# Cupping: how old can the beans be?



## Nick H. (Sep 21, 2014)

I've got Hasbean beans in the bags with a one way valve. They were roasted 15 days ago. I opened them 14 days ago. Perhaps I'm imagining it but the taste seems a little diminished already. Is it too late to cup them?


----------



## garydyke1 (Mar 9, 2011)

PR hat on = no they will be fine for consumption for another 2 weeks.

IMO = they are past their best.

You can still cup them but the flavours and aromas will be muted


----------



## Glenn (Jun 14, 2008)

A really good way to experience the degradation is to cup a few different bags from the same batch, stored in the same way and opened every week


----------



## Nick H. (Sep 21, 2014)

Hmm. So if you buy a month's worth most of them will be stale when drunk. I suppose I need to find somewhere to pick up 250g in London as and when.


----------



## garydyke1 (Mar 9, 2011)

Nick H. said:


> Hmm. So if you buy a month's worth most of them will be stale when drunk. I suppose I need to find somewhere to pick up 250g in London as and when.

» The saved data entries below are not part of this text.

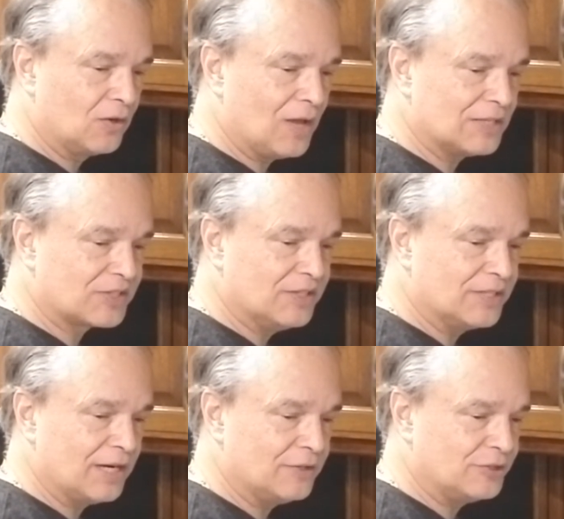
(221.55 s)
a glass
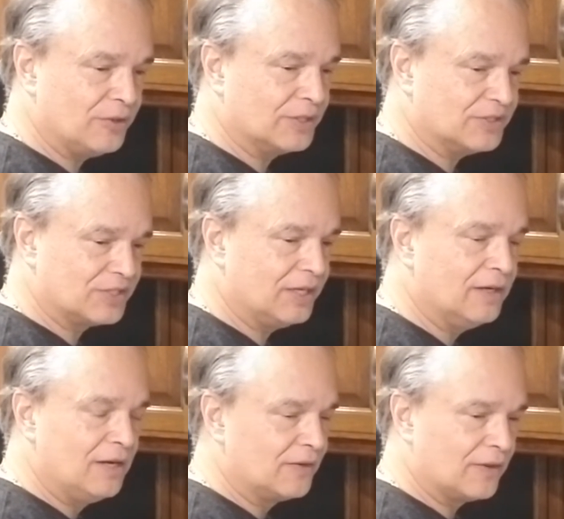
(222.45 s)
container, so you can see
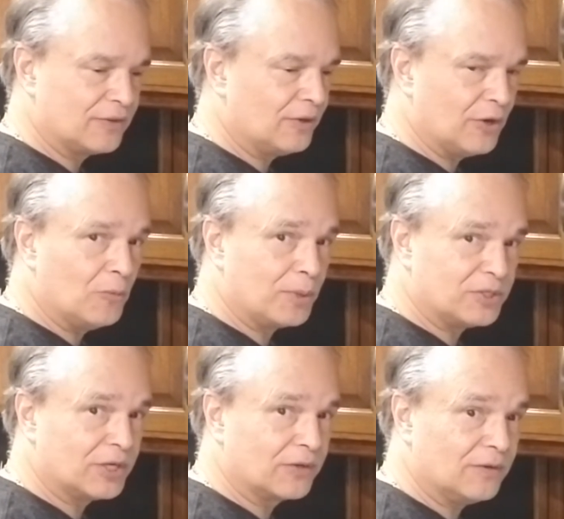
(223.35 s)
that there are no
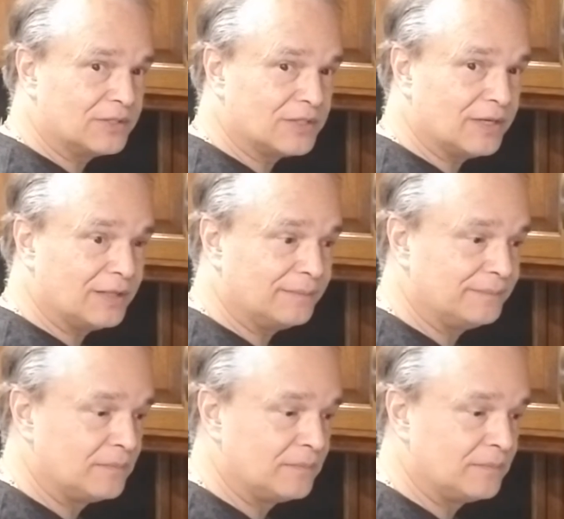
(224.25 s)
particulates in it.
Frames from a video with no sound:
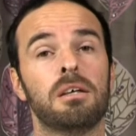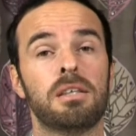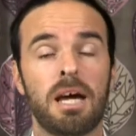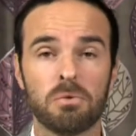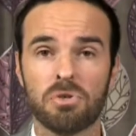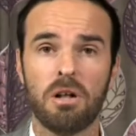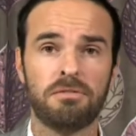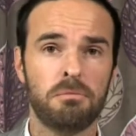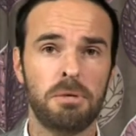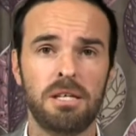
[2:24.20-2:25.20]
That was all
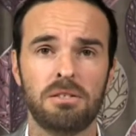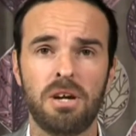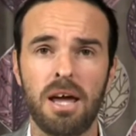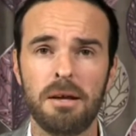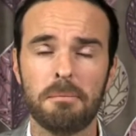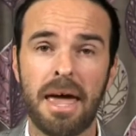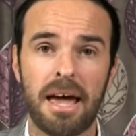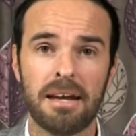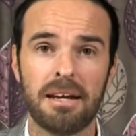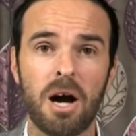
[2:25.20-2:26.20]
from me today,
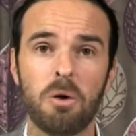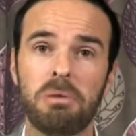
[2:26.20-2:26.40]
and now,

Whats your postcode? Will source some shops for you


----------



## garydyke1 (Mar 9, 2011)

Just wanted to clarify when you say 'cupping' do you mean brewing , or actual cupping/assessment ?

Some coffees will still be at 90% at week 2, others might be 60%. They degrade at differing rates, many variables!

For espresso very decent results can be had with 2-3 week old coffee, more stable to work with although might not be popping with the same intensity.


----------



## Nick H. (Sep 21, 2014)

garydyke1 said:


> Whats your postcode? Will source some shops for you


Thanks very much! I'm in Brixton, SW2, but can get to anywhere in central London/City easily on my bike. Actually I've been thinking I should sample all the highly rated independent coffee shops within striking distance.


----------



## Nick H. (Sep 21, 2014)

garydyke1 said:


> Just wanted to clarify when you say 'cupping' do you mean brewing , or actual cupping/assessment ?
> 
> Some coffees will still be at 90% at week 2, others might be 60%. They degrade at differing rates, many variables!
> 
> For espresso very decent results can be had with 2-3 week old coffee, more stable to work with although might not be popping with the same intensity.


I mean actual cupping.


----------



## garydyke1 (Mar 9, 2011)

Nick H. said:


> Thanks very much! I'm in Brixton, SW2, but can get to anywhere in central London/City easily on my bike. Actually I've been thinking I should sample all the highly rated independent coffee shops within striking distance.


Check out http://www.hasbean.co.uk/pages/has-bean-coffee-stockists


----------



## DoubleShot (Apr 23, 2014)

Watched a short video on cupping by StreetSmarts earlier. Enlightened me somewhat on a subject I knew zilch about.


----------



## Nick H. (Sep 21, 2014)

Here's the Has Bean wisdom on cupping:

http://www.hasbean.co.uk/blogs/articles/6488501-coffee-cupping-a-basic-introduction

http://www.hasbean.co.uk/blogs/brew-guides/6552897-cupping-brew-guide


----------



## jeebsy (May 5, 2013)

Nick H. said:


> Thanks very much! I'm in Brixton, SW2, but can get to anywhere in central London/City easily on my bike. Actually I've been thinking I should sample all the highly rated independent coffee shops within striking distance.


You're totally spoiled for places to buy beans. Notes, craft coffee, workshop, nude, kaffeine, all the square mile places etc. Check the London's best coffee website which tells you who sells what roaster.

Craft sell has bean sometimes but you're cheaper buying from hb direct.


----------